Algo está cambiando en Burkina Faso. El pasado día 2 de diciembre se celebraron las “Elections doublés”, o lo que podría traducirse como “Dobles elecciones”, las Municipales y las de la Asamblea de Diputados y se desarrollaron sin mayores incidentes. Y digo mayores porque algunos “menores” sí que hubo!
Como por ejemplo, un pueblo al que se presentaba un candidato que conocemos bien y que contaba con obtener con total seguridad su voto y el de sus 5 familiares como mínimo, pero que a la hora del recuento solo apareció el suyo! Y es que el partido del poder, el CDP (Congreso por la Democracia y el Progreso), que es el que tiene el dinero y los medios, llegó la tarde anterior a las elecciones con un camión cargado de sacos de cemento y los depositó en la “plaza” (que no es otra cosa que el árbol del Naaba, el jefe tradicional del pueblo) diciendo que dichos sacos eran para construir un centro de atención médica primaria y que si no salían reelegidos por mayoría absoluta se marcharían del pueblo con los sacos. Y así, el único que se atrevió a votar a otro partido ha sido el propio candidato de la oposición.

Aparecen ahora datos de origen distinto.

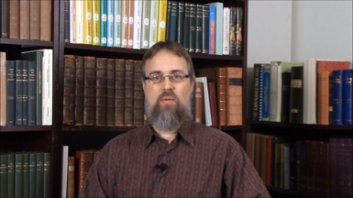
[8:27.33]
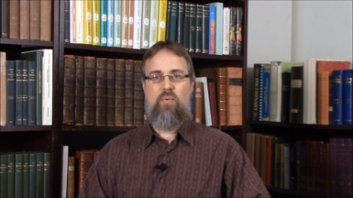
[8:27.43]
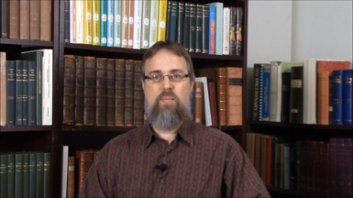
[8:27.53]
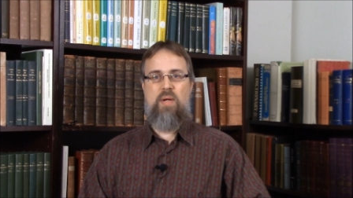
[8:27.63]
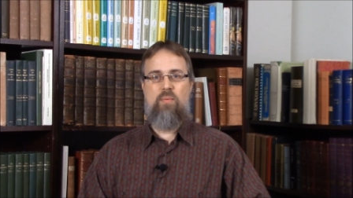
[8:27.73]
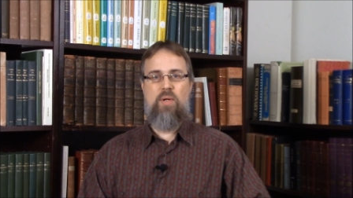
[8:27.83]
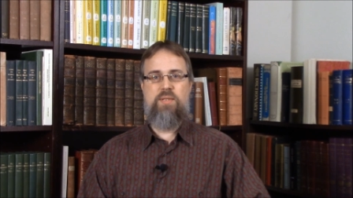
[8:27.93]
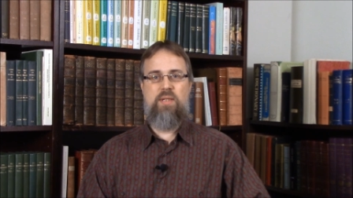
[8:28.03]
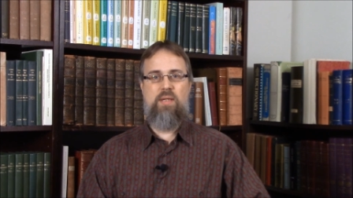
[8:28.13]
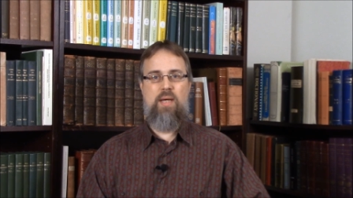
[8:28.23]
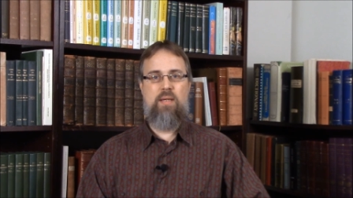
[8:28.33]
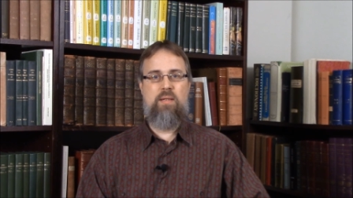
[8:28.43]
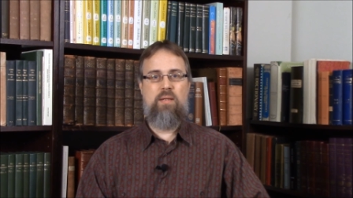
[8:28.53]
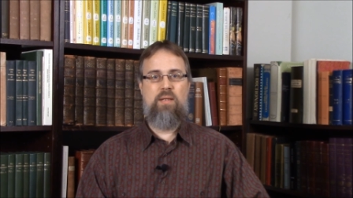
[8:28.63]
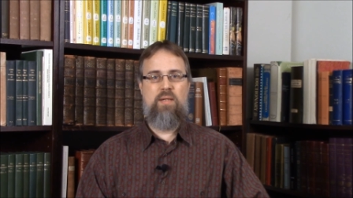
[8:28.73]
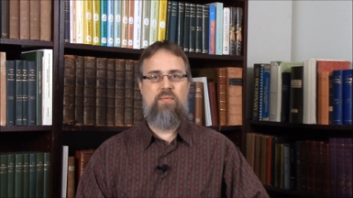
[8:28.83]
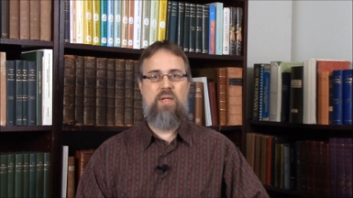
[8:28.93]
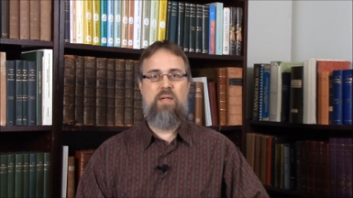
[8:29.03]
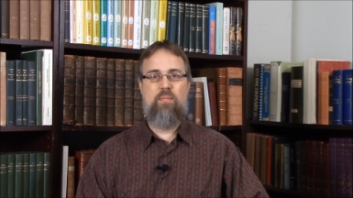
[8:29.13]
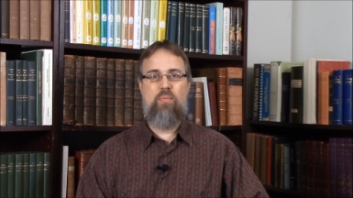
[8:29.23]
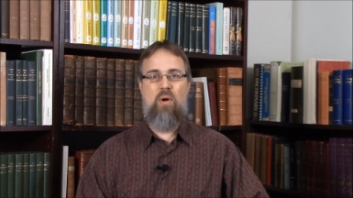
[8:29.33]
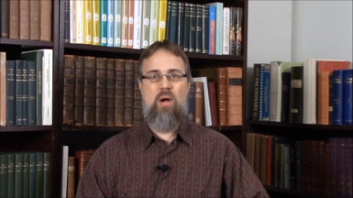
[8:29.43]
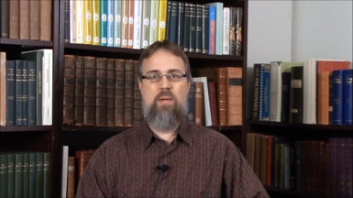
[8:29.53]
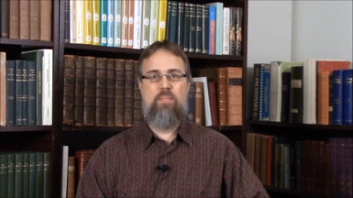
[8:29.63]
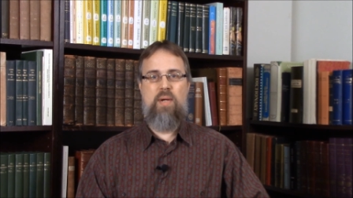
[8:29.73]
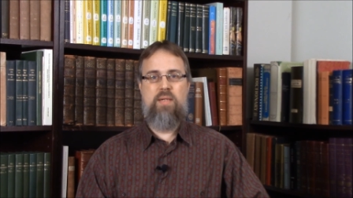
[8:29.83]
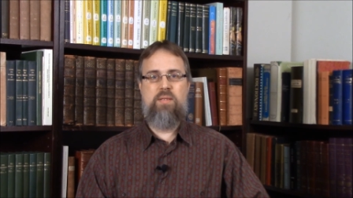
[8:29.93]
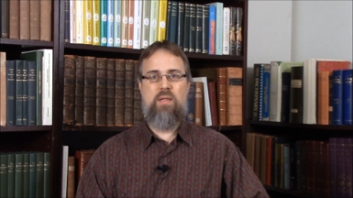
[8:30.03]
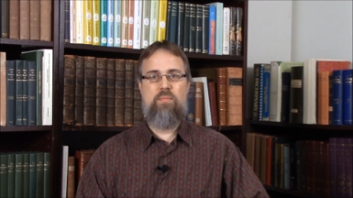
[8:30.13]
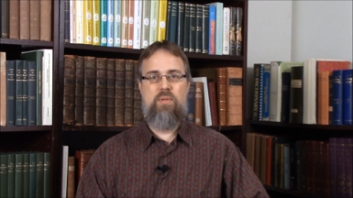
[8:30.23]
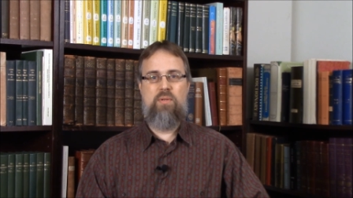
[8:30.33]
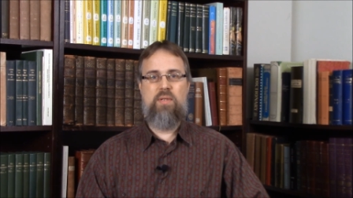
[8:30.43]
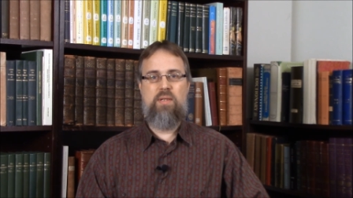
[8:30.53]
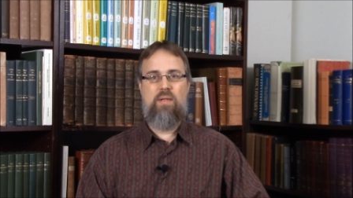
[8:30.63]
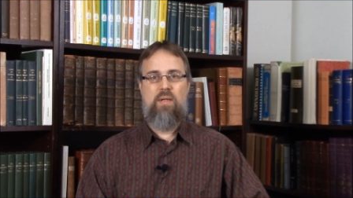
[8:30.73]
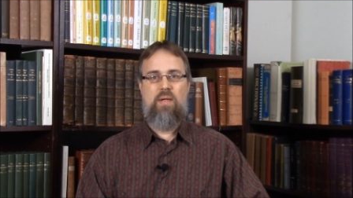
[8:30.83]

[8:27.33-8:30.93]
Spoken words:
We may once again live in a broad-based community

Otro de los incidentes más comentados a nivel de la prensa y de los cafés (cervezas mejor dicho…) al caer la tarde, ha sido el del Naaba que pidió públicamente a todo el pueblo el voto para el CDP. Y cualquiera no hace lo que dice el Naaba…

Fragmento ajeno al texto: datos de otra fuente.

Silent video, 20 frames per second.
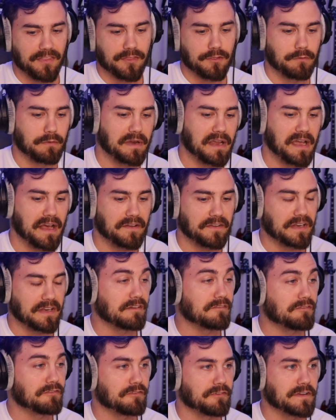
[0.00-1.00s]
the reality
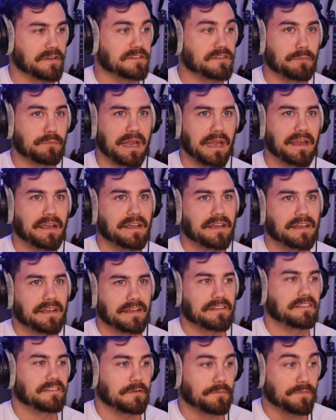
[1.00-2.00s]
in front of me
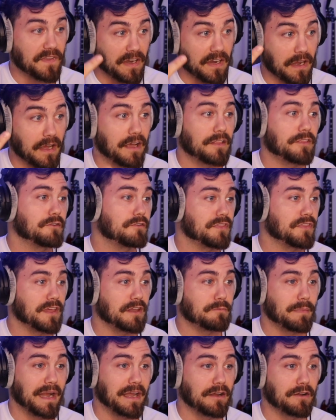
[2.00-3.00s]
is something other
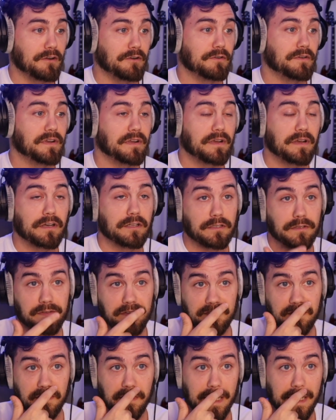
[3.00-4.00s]
than my own
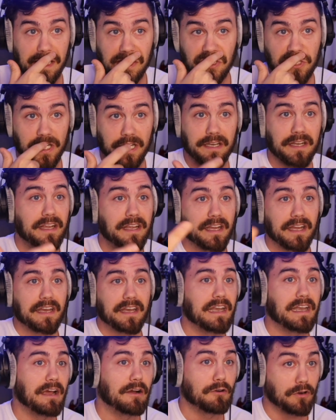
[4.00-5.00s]
hallucination.
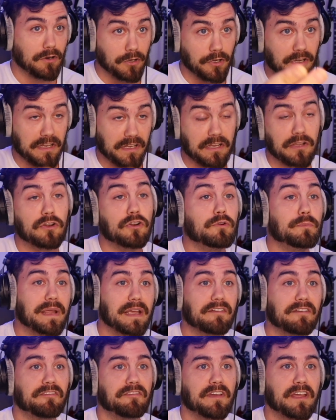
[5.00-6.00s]
Now, could you
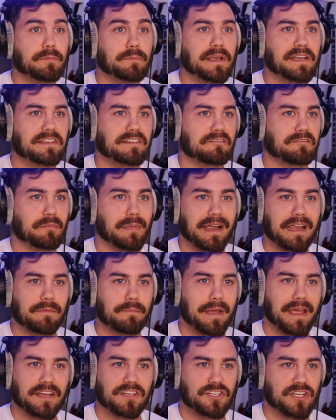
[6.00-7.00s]
be a figment of my
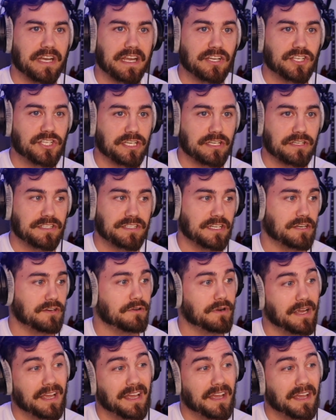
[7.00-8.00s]
imagination
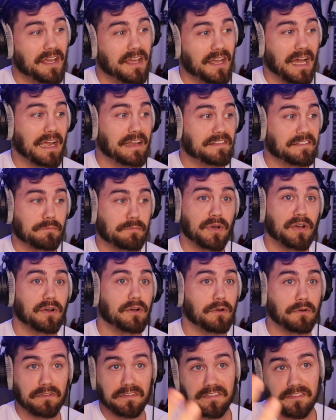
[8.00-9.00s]
too? I
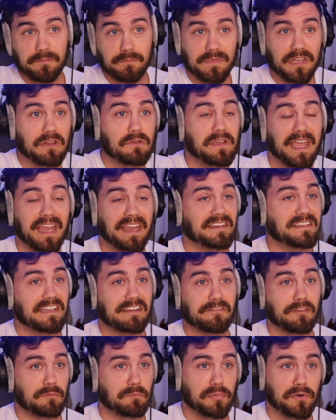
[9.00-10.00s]
suppose you can't
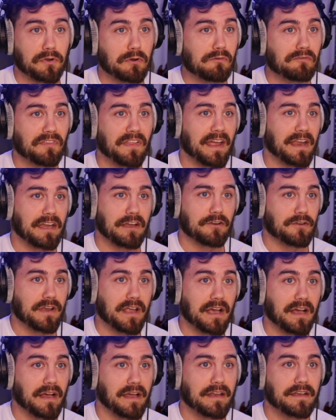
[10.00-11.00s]
even prove that you're
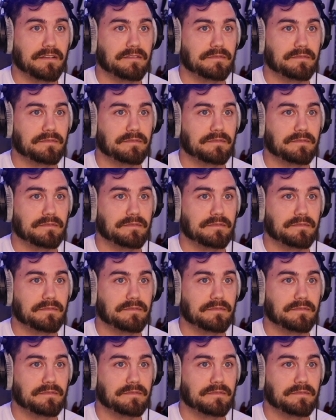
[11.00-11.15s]
not.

Pero algo está cambiando en Burkina Faso. Los resultados de las elecciones podrían ser un síntoma de avance pues, aunque el partido del gobierno sigue teniendo mayoría absoluta en la Asamblea Nacional, lo hará con muchos menos diputados, y eso para muchos es augurio de democracia.
Con relación a la Asamblea Nacional, el partido del poder ha pasado de un 66% de las elecciones de 2007 (obtuvieron 73 diputados de 111) a un 55% de las elecciones recién celebradas (70 diputados de 127).
Y en cuanto a las elecciones Municipales, en 2006 obtuvieron un 72% (12.340 consejeros municipales de 18.645) y ahora un 66% (12.854 consejeros de 17.786)
El partido al poder ha perdido fuerza, cosa que por sí sola debería servir para mantener la calma social.
Pero por si acaso los resultados no son el bálsamo necesario para una sociedad que sufre y vive en la miseria, que tiene hambre y que ve como sus hijos no tienen opción de ir a la escuela, por no caer en el dramatismo de los hijos que entierran por falta de medios para acceder a la sanidad básica, el CENI (Comisión Electoral Nacional Independiente), organismo que se ha encargado de asegurar que las elecciones se desarrollaran en total democracia, ha publicado en todos los periódicos el anuncio que os adjunto de “NO A LA VIOLENCIA” en caso de desacuerdo con los resultados.
A pesar de esto último, ¡algo está cambiando en Burkina Faso! O eso quiero creer!